▸ **ACTIVITY**:
In the records below, find the line with "[0:00.00-0:00.89]", then copy each line exactly until you have copied the line with "(3.20 s to 3.47 s)". Leave any picture out.

▸ **RECORDS FOR PROCESSING**:
-- Opening Marker --
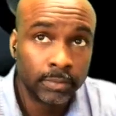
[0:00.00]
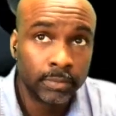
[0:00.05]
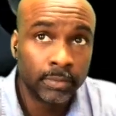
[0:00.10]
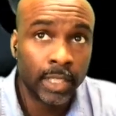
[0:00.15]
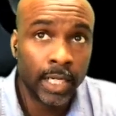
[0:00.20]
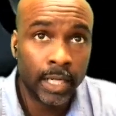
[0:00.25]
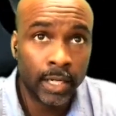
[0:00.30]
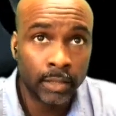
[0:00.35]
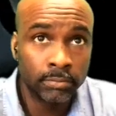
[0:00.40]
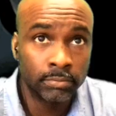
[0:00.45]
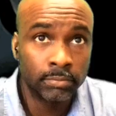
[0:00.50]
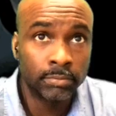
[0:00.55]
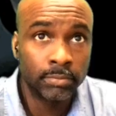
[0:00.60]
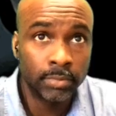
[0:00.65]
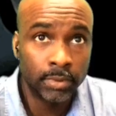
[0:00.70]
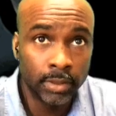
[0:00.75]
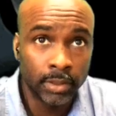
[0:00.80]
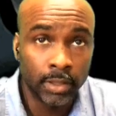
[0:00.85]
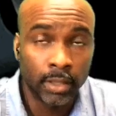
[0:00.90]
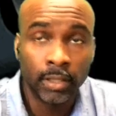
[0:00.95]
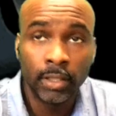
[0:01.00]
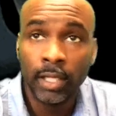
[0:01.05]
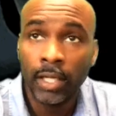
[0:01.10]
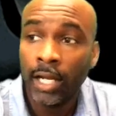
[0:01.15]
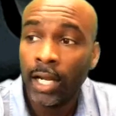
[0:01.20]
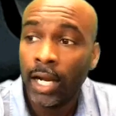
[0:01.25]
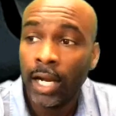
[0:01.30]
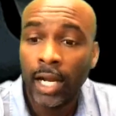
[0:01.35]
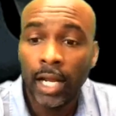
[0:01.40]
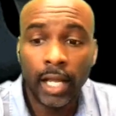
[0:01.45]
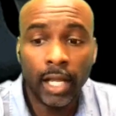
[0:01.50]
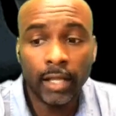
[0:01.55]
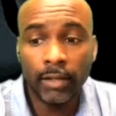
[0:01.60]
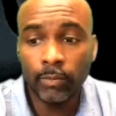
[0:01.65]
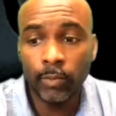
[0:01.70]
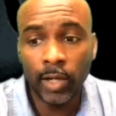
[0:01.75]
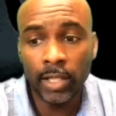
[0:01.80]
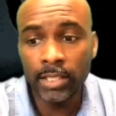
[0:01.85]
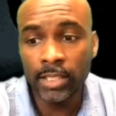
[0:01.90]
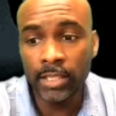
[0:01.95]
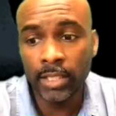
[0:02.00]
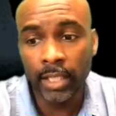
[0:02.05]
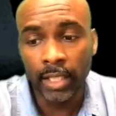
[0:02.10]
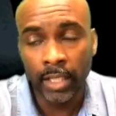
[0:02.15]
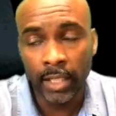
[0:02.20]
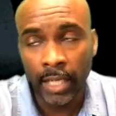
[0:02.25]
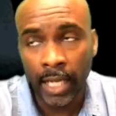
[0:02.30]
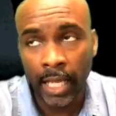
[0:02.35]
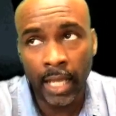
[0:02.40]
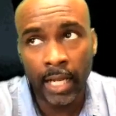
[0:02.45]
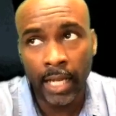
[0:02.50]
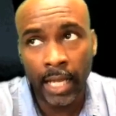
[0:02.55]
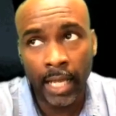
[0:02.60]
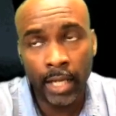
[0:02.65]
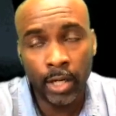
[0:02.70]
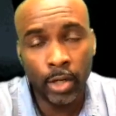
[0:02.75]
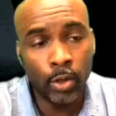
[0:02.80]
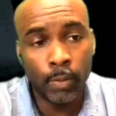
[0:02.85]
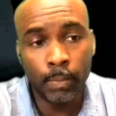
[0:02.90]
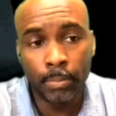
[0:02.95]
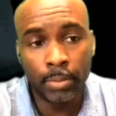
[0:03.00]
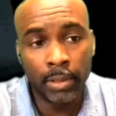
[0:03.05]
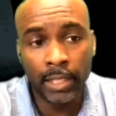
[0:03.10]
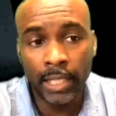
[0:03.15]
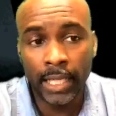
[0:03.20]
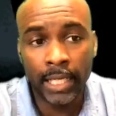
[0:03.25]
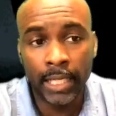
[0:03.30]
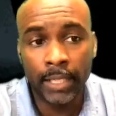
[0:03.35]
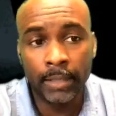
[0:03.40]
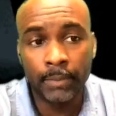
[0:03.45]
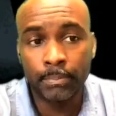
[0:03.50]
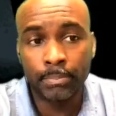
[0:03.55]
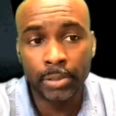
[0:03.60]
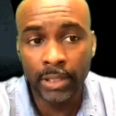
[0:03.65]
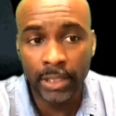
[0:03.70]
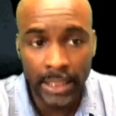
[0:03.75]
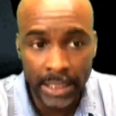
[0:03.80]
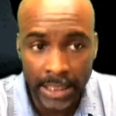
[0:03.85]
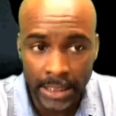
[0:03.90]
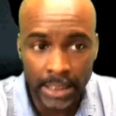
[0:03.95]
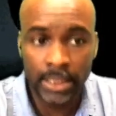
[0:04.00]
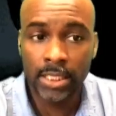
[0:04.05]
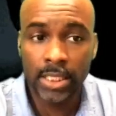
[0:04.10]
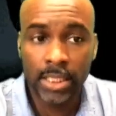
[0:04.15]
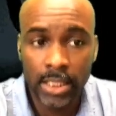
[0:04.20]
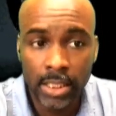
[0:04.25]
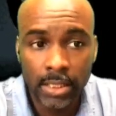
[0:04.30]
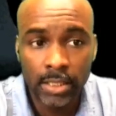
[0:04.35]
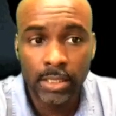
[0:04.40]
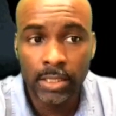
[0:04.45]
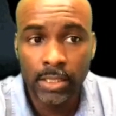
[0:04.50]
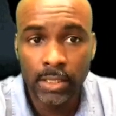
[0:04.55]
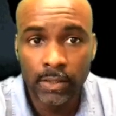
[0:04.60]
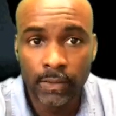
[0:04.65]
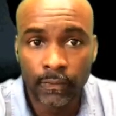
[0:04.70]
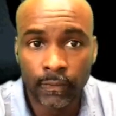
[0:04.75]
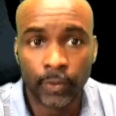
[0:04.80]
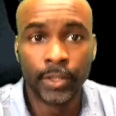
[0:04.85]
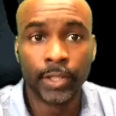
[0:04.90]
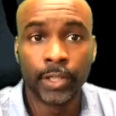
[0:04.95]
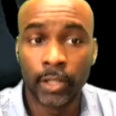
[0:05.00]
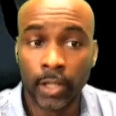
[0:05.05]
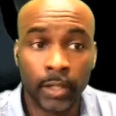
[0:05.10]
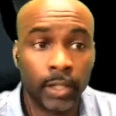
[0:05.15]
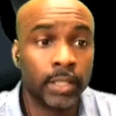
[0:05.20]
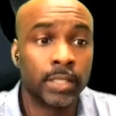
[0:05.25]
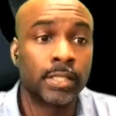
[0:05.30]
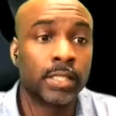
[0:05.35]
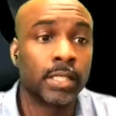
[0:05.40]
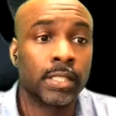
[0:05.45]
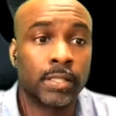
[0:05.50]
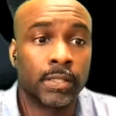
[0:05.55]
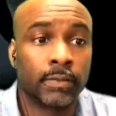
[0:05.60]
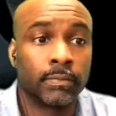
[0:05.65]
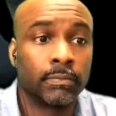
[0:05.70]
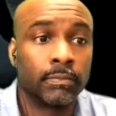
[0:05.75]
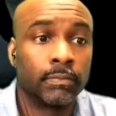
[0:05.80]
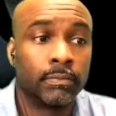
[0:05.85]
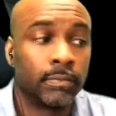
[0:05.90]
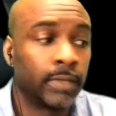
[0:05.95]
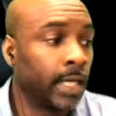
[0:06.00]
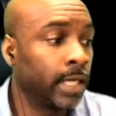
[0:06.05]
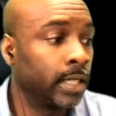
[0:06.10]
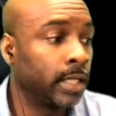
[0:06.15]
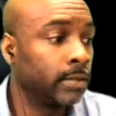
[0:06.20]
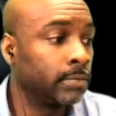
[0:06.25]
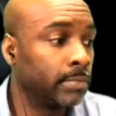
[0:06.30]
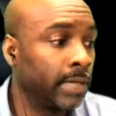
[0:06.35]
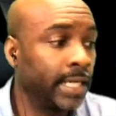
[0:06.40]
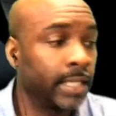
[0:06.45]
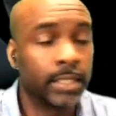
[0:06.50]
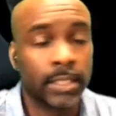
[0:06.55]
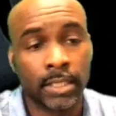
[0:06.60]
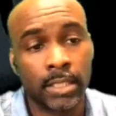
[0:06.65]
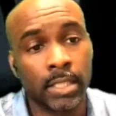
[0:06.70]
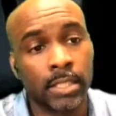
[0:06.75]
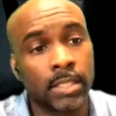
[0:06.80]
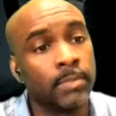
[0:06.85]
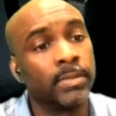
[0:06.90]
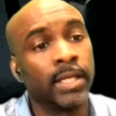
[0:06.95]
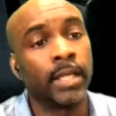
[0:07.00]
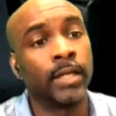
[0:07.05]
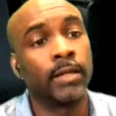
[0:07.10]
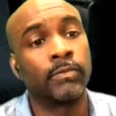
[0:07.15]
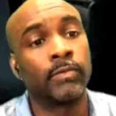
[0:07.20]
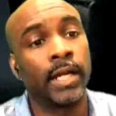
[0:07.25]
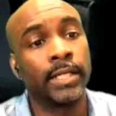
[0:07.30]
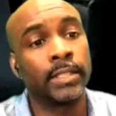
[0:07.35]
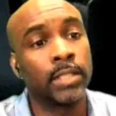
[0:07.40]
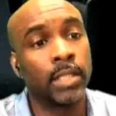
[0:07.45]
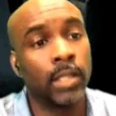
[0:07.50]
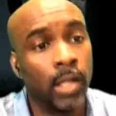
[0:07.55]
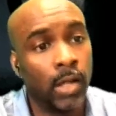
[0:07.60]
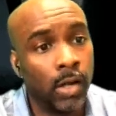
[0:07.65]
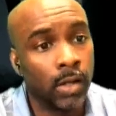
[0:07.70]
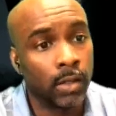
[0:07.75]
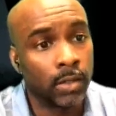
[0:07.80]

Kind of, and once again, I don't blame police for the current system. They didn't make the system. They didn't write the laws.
-- Closing Marker --
-- Opening Marker --
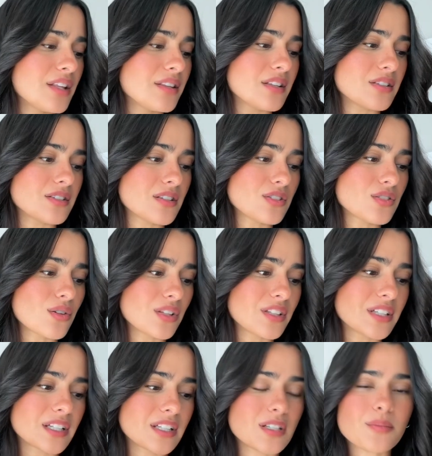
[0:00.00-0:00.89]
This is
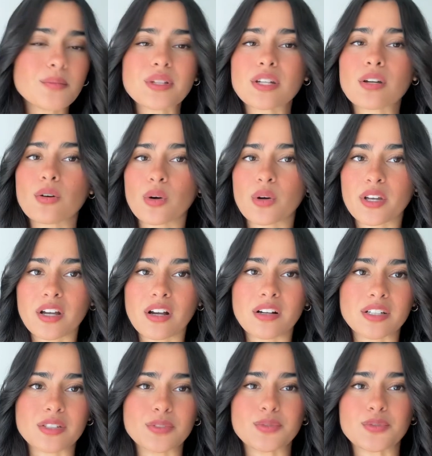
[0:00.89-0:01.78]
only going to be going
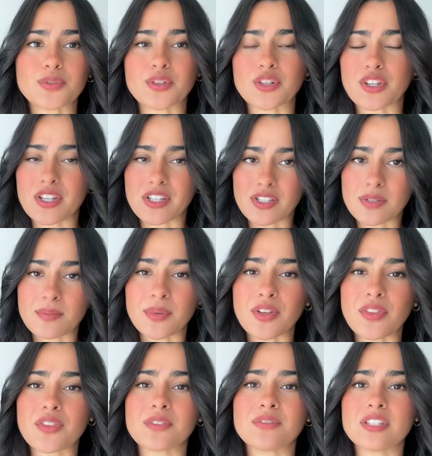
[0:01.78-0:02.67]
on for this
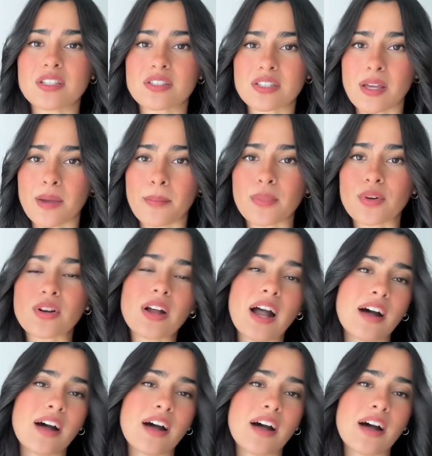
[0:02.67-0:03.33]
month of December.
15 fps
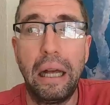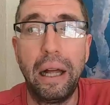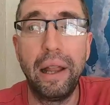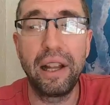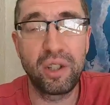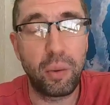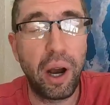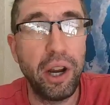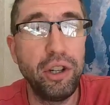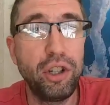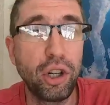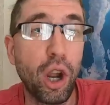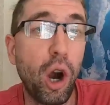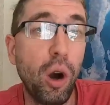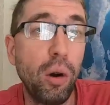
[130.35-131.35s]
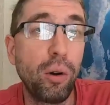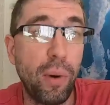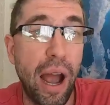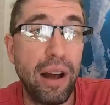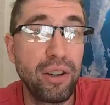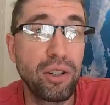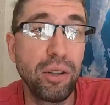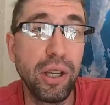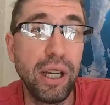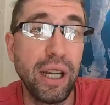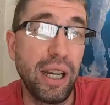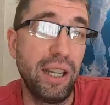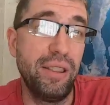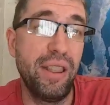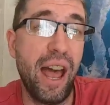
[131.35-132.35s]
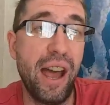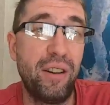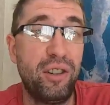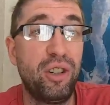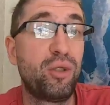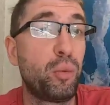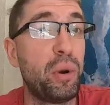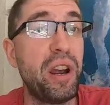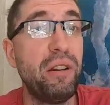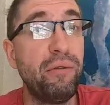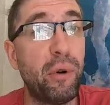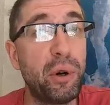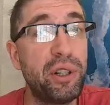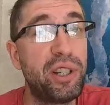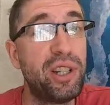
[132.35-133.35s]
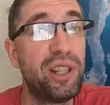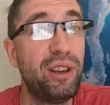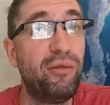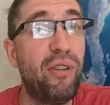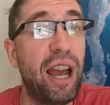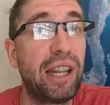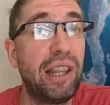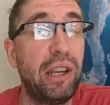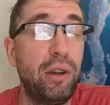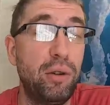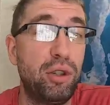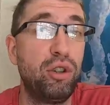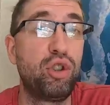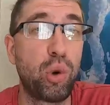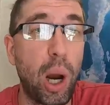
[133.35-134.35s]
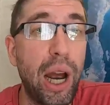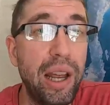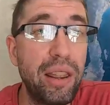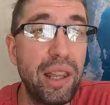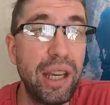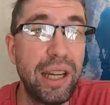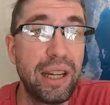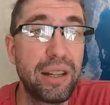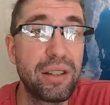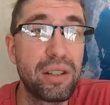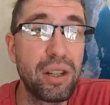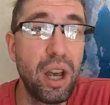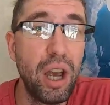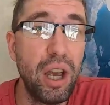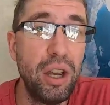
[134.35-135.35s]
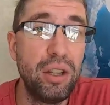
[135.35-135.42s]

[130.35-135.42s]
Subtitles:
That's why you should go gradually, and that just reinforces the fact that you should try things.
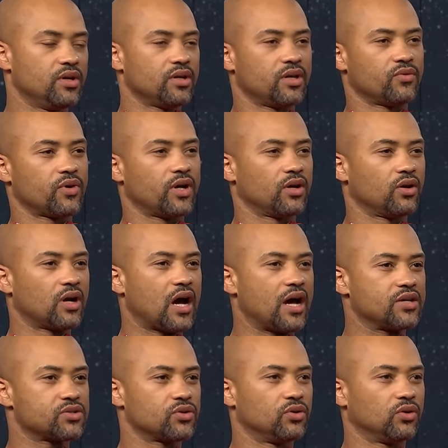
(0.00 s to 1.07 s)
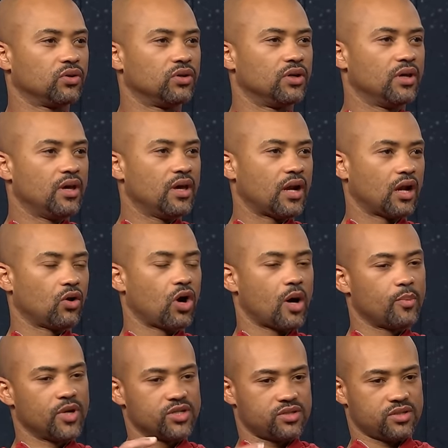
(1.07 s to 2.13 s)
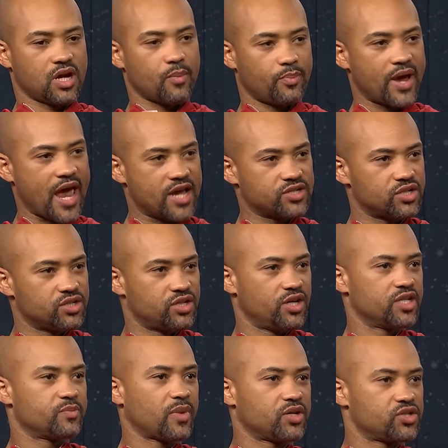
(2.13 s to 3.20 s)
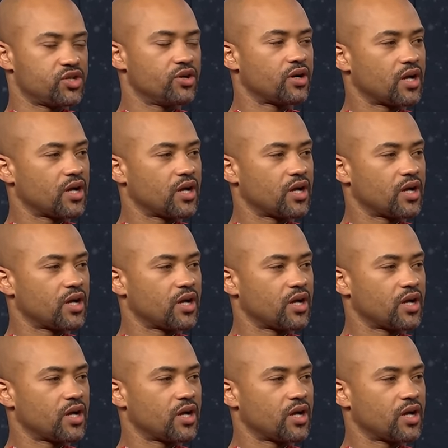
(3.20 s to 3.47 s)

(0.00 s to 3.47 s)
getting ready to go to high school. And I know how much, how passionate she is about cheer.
-- Closing Marker --
▸ **RESPONSE TO THIS TASK**:
[0:00.00-0:00.89]
This is
[0:00.89-0:01.78]
only going to be going
[0:01.78-0:02.67]
on for this
[0:02.67-0:03.33]
month of December.
15 fps
[130.35-131.35s]
[131.35-132.35s]
[132.35-133.35s]
[133.35-134.35s]
[134.35-135.35s]
[135.35-135.42s]

[130.35-135.42s]
Subtitles:
That's why you should go gradually, and that just reinforces the fact that you should try things.
(0.00 s to 1.07 s)
(1.07 s to 2.13 s)
(2.13 s to 3.20 s)
(3.20 s to 3.47 s)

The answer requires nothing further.